General Session: Pediatric Spine - Hall F

Presented by: L. Steinmetz


P. Passias(1), A. Pyne(1), S. Horn(1), G. Poorman(1), M. Janjua(1), D. Vasquez-Montes(1), N. Frangella(1), C. Bortz(1), F. Segreto(1), D. Ge(1), M. Siow(1), A. Sure(1), P. Zhou(1), J. Moon(1), B. Diebo(2), S. Vira(1)

(1) New York University Langone Orthopedic Hospital, Division of Spinal Surgery, New York, NY, United States
(2) SUNY Downstate Medical Center, Department of Orthopaedic Surgery, Brooklyn, NY, United States


Introduction: Chiari malformations type I (CM-I), a developmental anomaly of the posterior fossa, usually presents in adolescence or early adulthood. There are few studies on the national incidence of CM-I, taking into account outcomes based on concurrent diagnoses. The aim of this study is to quantify trends in Chiari malformations type 1 treatment and associated diagnoses.

Methods: Retrospective review the prospectively collected Kids' Inpatient Database (KID) from 2003-2012. Patients with a primary diagnosis of CM-I (ICD9-CM 348.4) ages 0-20 in the KID database were identified. Demographics and concurrent diagnoses were analyzed using chi-squared and t-tests for categorical and numerical variables, respectively. Trends in diagnosis, treatments, and outcomes were analyzed using ANOVA.

Results: 5438 patients were identified in the KID database with a primary diagnosis of CM-I (10.5 years, 55% F, CCI 0.21). CM-I primary diagnoses have increased over time (45 to 96 per 100,000, p< 0.001). CM-I patients had the following concurrent diagnoses: 23.8% syringomyelia/syringobulbia, 11.5% scoliosis, 5.9% hydrocephalus, 2.2% tethered cord syndrome, 0.5% torticollis, 0.3% Klippel Feil, 0.2% spina bifida. The average LOS for all CM-I patients was 4.02±7.78 days. Comorbidities included 1.8% anxiety, 2.4% depression, 5.5% functional digestive disorders. 83.4% of CM-I patients underwent surgical treatment, and the rate of surgical treatment for CM-I increased from 2003-2012 (66% to 72%, p< 0.001) though the rate of complications decreased over the same time (7% to 3%, p< 0.001) and mortality rates remained constant (p>0.05). The age of patients surgically treated for CM-I trended up over time (9.81-10.66 years, p=0.001). 70% of surgeries involved decompression only, which had increased neurologic complications as compared to surgeries that included fusions (p=0.039). The number of cranial decompressions performed for CM-I decreased from 2003-2012 (42.2%-30.5%, p< 0.001) while the rate of spinal decompression increased (73.1%-77.4%, p=0.019), although overall complication rates have been down-trending (6.4% to 2.9%, p< 0.001), fusion rates have increased over time (0.45% to 1.8%, p=0.026) and are associated with higher complication rates than decompression only (11.9% vs. 4.7%, p=0.007). Overall, 7.4% of patients experienced at least one peri-operative complication (nervous system, dysphagia, respiratory most common). Patients with concurrent hydrocephalus had increased nervous and respiratory systems, urinary, and respiratory complications (all p< 0.006) and syringomyelia increased the rate of respiratory complications (p=0.037).
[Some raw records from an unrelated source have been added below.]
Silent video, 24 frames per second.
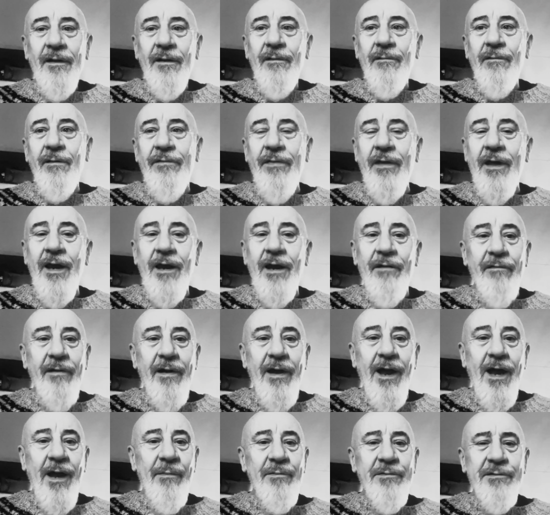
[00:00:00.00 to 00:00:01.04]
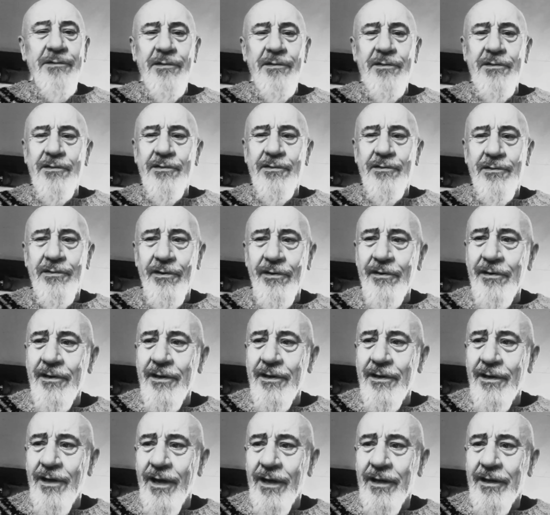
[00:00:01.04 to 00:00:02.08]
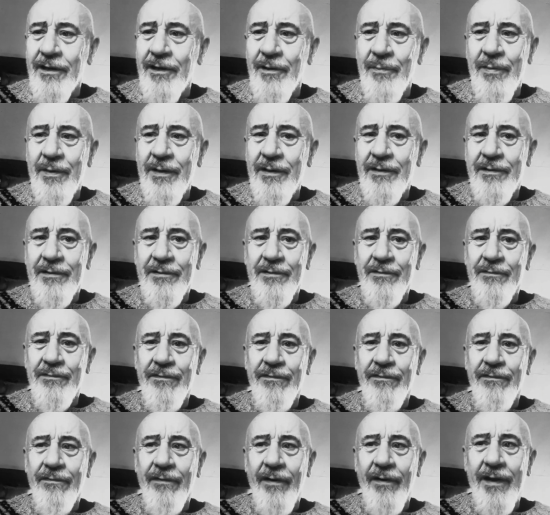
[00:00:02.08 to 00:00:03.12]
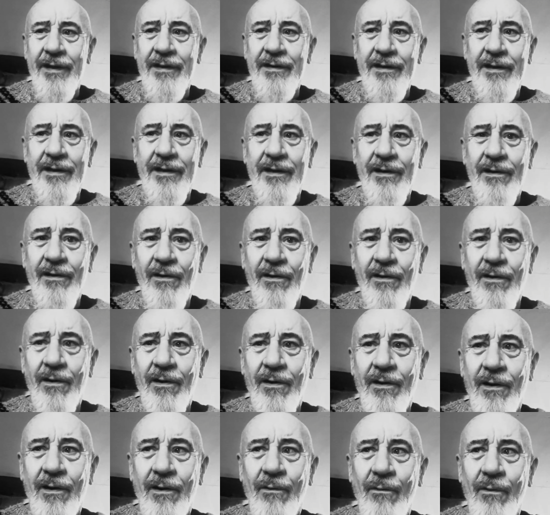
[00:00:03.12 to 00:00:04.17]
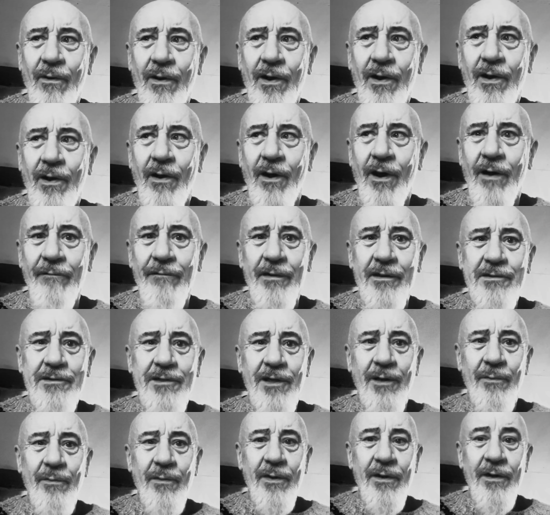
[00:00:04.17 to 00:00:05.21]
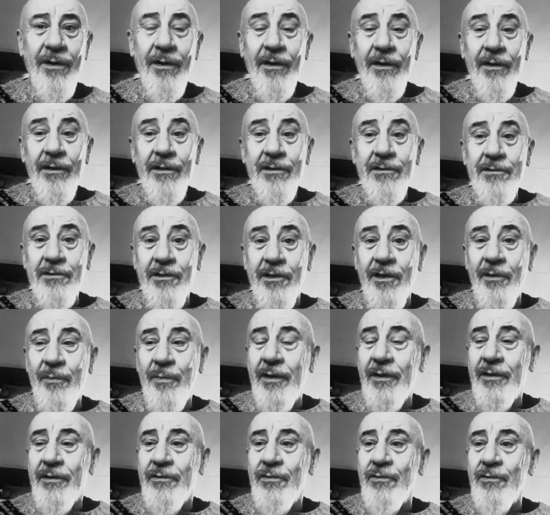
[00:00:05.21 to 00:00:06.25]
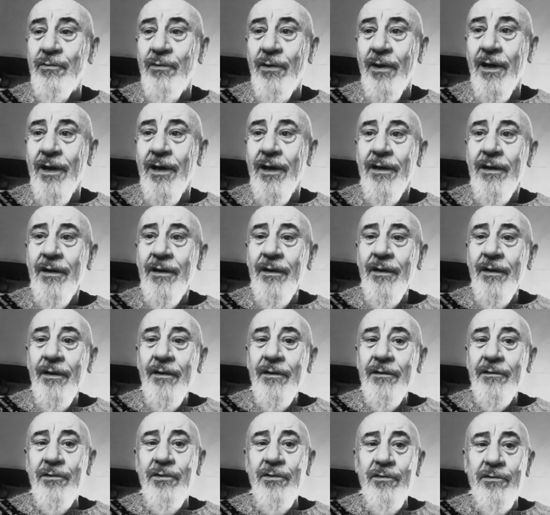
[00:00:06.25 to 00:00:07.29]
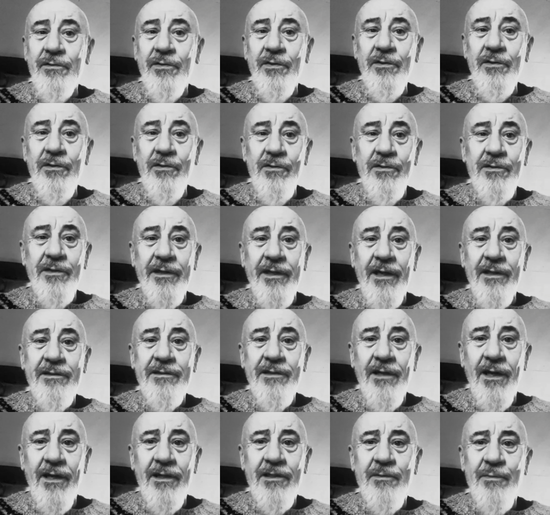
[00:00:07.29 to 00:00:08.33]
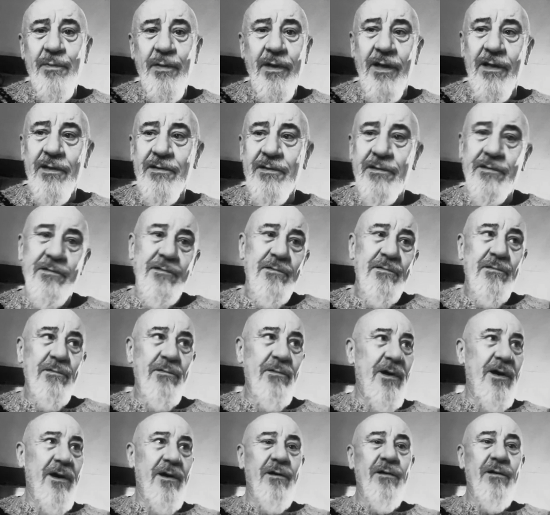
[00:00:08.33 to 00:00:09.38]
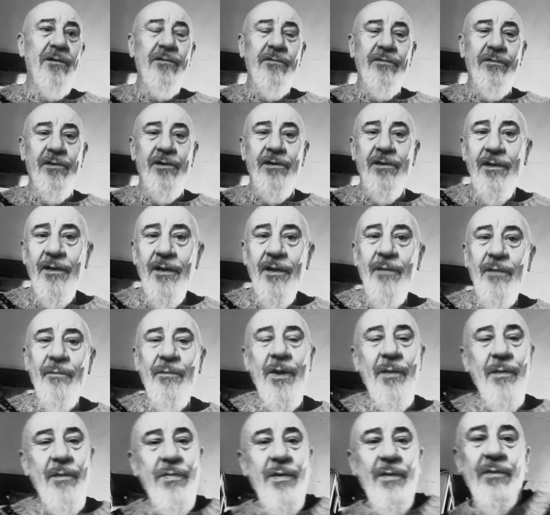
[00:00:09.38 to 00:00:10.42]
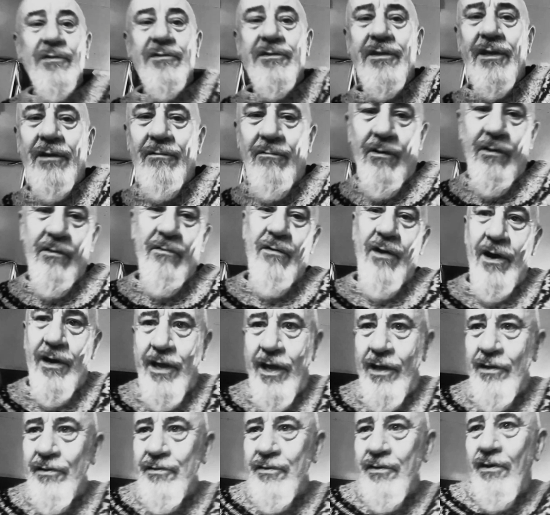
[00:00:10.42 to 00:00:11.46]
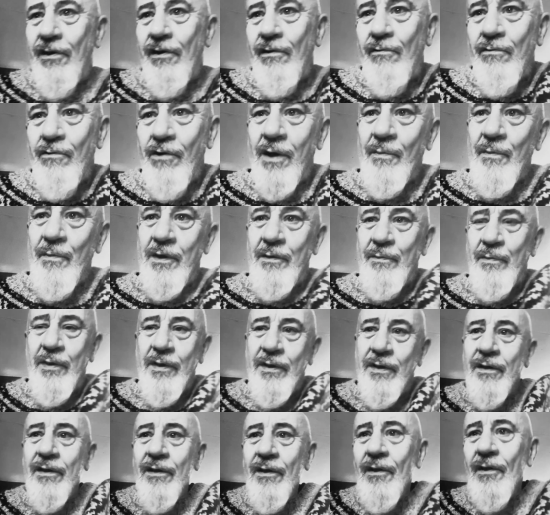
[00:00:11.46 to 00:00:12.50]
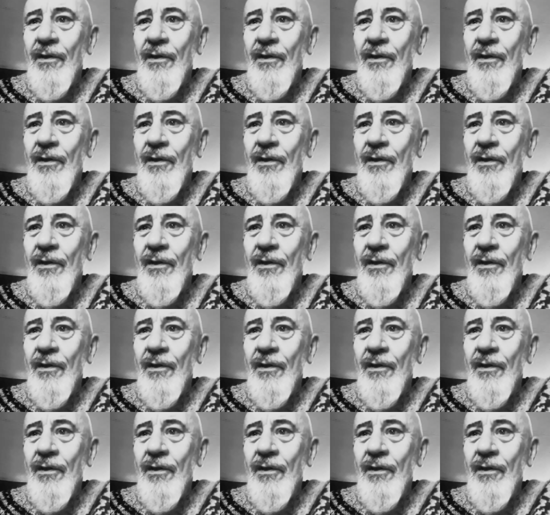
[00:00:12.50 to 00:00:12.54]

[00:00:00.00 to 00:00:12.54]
Well, if that ever happens, it's certainly not going to be to fight in a conflict somewhere. It's going to be to use against us because, well, they're, remember people say, well, I can't see our own army beingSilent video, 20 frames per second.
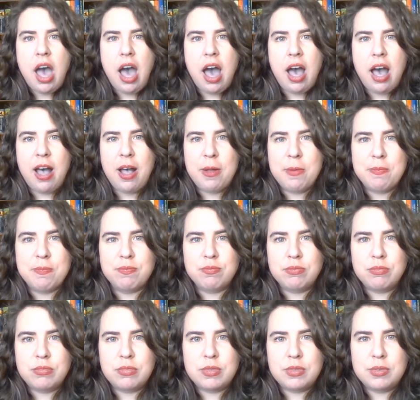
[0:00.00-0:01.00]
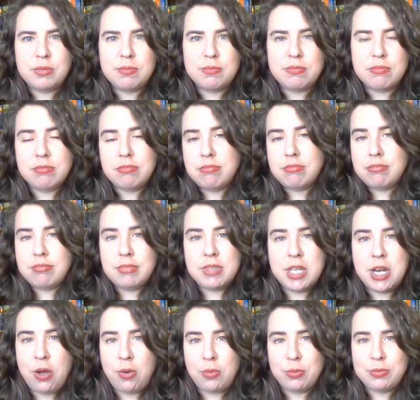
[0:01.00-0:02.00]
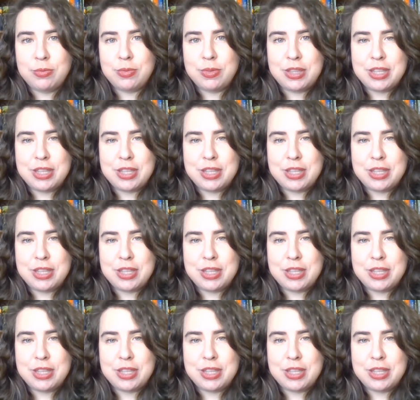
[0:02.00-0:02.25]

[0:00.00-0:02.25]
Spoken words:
you know,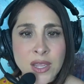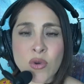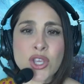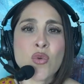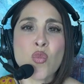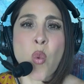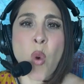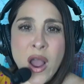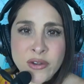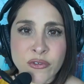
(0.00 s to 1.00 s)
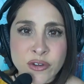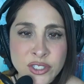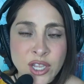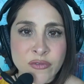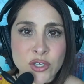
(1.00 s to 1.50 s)
what you want for
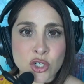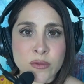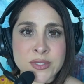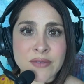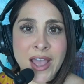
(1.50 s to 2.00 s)
yourself in terms of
Conclusions: CM-I malformation diagnoses have increased in the last decade. Despite the decrease in overall complication rates, fusions are becoming more common and are associated with higher peri-operative complication rates. Commonly associated diagnoses including syringomyelia and hydrocephalus, can dramatically increase experienced complication rates.